Le samedi 27 août 2022 à 12:02
Différend familial ? Règlement de comptes ? Affaire d'espionnage industriel ? Le dossier ultra-médiatique connu sous le nom de "Tuerie de Chevaline" en France ("Alps murders" de l'autre côté de la Manche) reste une énigme, après des milliers d'heures d'enquête et des centaines d'auditions. Les enquêteurs ont fait "tout ce qu'il était humainement possible de faire, mais tant que l'ADN ne mène nulle part et qu'il n'y a aucun témoin visuel, c'est le crime parfait", constate une source proche du dossier.
Le 5 septembre 2012, vers 15h30, un cycliste britannique, Brett Martin, aperçoit sur la route forestière de la Combe d'Ire un vélo de course couché à terre, une BMW, moteur en marche, et une petite fille en sang, qui titube puis s'effondre. Pensant d'abord à un accident de la route, il voit ensuite dans la voiture "beaucoup de sang et des têtes trouées par des impacts de balles".
L'enquête montrera que Saad al-Hilli, un ingénieur de 50 ans, sa femme Iqbal, 47 ans, sa belle-mère Suhaila al-Allaf, 74 ans, une suédoise d'origine irakienne, viennent d'être abattus à bout portant, avec Sylvain Mollier, un ouvrier de la région de 45 ans en ballade sur la route.
Seules ont survécu les deux fillettes du couple al-Hilli, alors âgées de quatre et sept ans. Zainab, l'aînée, a été blessée à l'épaule par une balle, assommée et laissée pour morte. Zeena, blottie aux pieds de sa mère à l'arrière de la voiture, n'a rien vu.
Un «méchant» aguerri
Dix ans plus tard, le "méchant" décrit par la petite Zainab à sa sortie d'hôpital n'a pas été identifié et son mobile reste mystérieux.
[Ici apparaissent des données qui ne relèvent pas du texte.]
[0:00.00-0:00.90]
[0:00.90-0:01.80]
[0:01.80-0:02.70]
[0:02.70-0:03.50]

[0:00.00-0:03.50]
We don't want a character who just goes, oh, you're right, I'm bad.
On ne sait pas s'il a agi seul.
Décrit par les enquêteurs comme un homme "aguerri", "très expérimenté", ou comme un "tueur à gages low-cost venu des Balkans", le tueur a tiré 21 fois en quelques minutes, 17 balles ont atteint leur cible. L'arme, un Luger P06 de calibre 7,65 parabellum, un modèle ancien utilisé dans l'armée suisse, n'a jamais été retrouvée.
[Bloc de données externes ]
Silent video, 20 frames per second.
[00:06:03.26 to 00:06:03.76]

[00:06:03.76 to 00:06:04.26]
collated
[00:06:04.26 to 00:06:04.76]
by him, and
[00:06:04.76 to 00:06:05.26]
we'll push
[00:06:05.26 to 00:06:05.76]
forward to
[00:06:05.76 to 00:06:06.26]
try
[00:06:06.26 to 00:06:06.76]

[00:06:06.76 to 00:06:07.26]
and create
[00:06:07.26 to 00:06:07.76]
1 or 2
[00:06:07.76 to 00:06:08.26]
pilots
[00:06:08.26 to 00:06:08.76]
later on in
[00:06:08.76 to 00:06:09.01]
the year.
Symptomatiquement, le dossier de 90 tomes est en attente de transfert au judiciaire de Nanterre dédié "aux crimes en série et non élucidés". Manque encore l'aval du juge d'instruction, selon le parquet d'Annecy.
De nombreuses pistes
En dix ans, magistrats et gendarmes se sont succédé et les effectifs assignés à l'enquête ont fondu, passant d'une centaine les premiers mois à trois temps plein en 2022.
Ce massacre d'une "sauvagerie inouïe" a généré une enquête "particulièrement complexe", comme l'avait dit le procureur de la République de l'époque, Éric Maillaud. En février dernier, la procureure Line Bonnet, la troisième sur l'affaire, se disait toujours persuadée des chances d'aboutir "grâce aux preuves scientifiques", même si les différentes pistes ressemblent à des impasses.
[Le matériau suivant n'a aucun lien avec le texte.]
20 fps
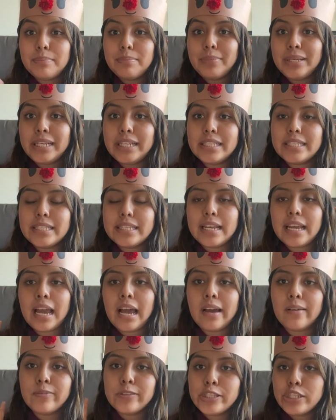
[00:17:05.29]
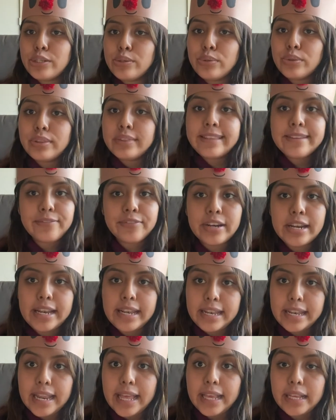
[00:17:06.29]
means they have two
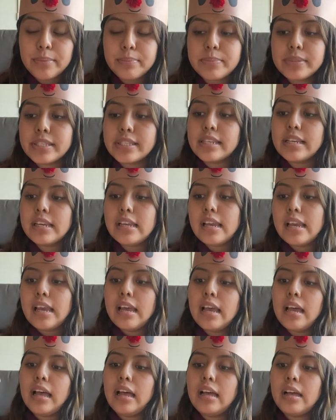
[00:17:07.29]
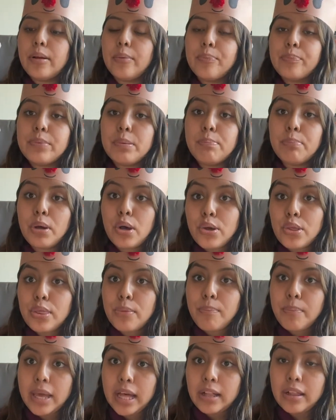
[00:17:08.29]
different names. Um,
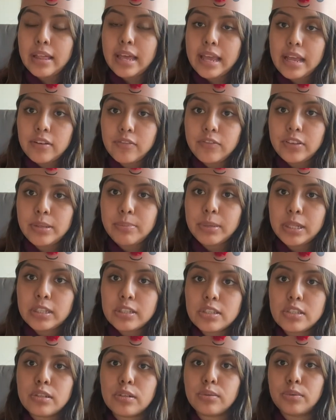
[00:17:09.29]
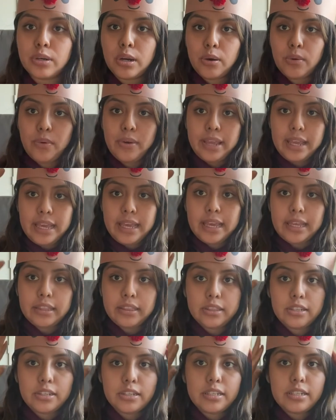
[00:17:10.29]
both male and females grow
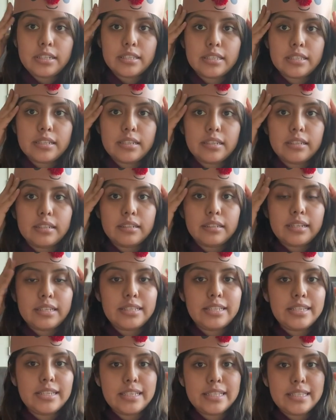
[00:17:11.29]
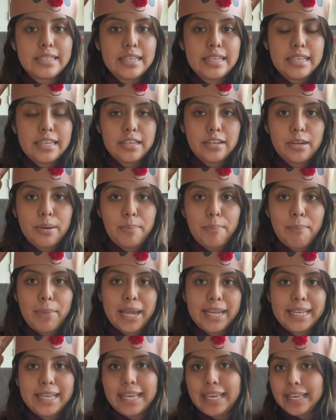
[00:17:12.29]
antlers. As you can see here,
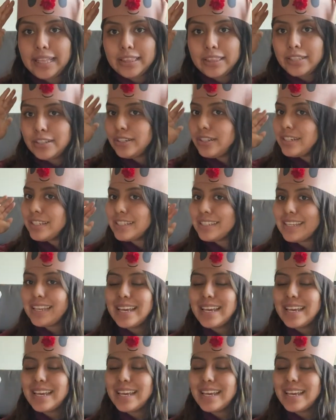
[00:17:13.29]
my antlers.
Zaïd al-Hilli, le frère aîné de Saad, a été rapidement soupçonné en raison d'un différend sur l'héritage paternel portant sur trois à cinq millions d'euros en biens et immeubles. Mais il a un alibi. La thèse de l'espionnage industriel a été explorée, Saad travaillant pour une entreprise anglaise spécialisée dans les satellites civils (météo, surveillance des cultures). Sans résultat.
La famille al-Hilli a fui l'Irak de Saddam Hussein dans les années 70, en abandonnant ses biens à Bagdad. Ces racines dans un pays depuis plongé dans une guerre civile sanglante ont soulevé des questions, sans réponse à ce jour.
Les hypothèses d'un tueur isolé agissant de son propre chef ou d'un tireur fou qui se serait posté sur la route isolée ont également été envisagées. Et les recherches menées autour d'un mystérieux motard aperçu par des témoins près du lieu de la fusillade n'ont rien donné. Identifié après des mois de silence, cet entrepreneur de la région lyonnaise sans casier judiciaire affirme n'avoir rien vu et ne se souvenir de rien.
La dernière garde à vue, en janvier dernier 2022, a permis des "vérifications", les investigations ont ensuite continué "pour identifier le ou les auteurs du crime", selon le parquet.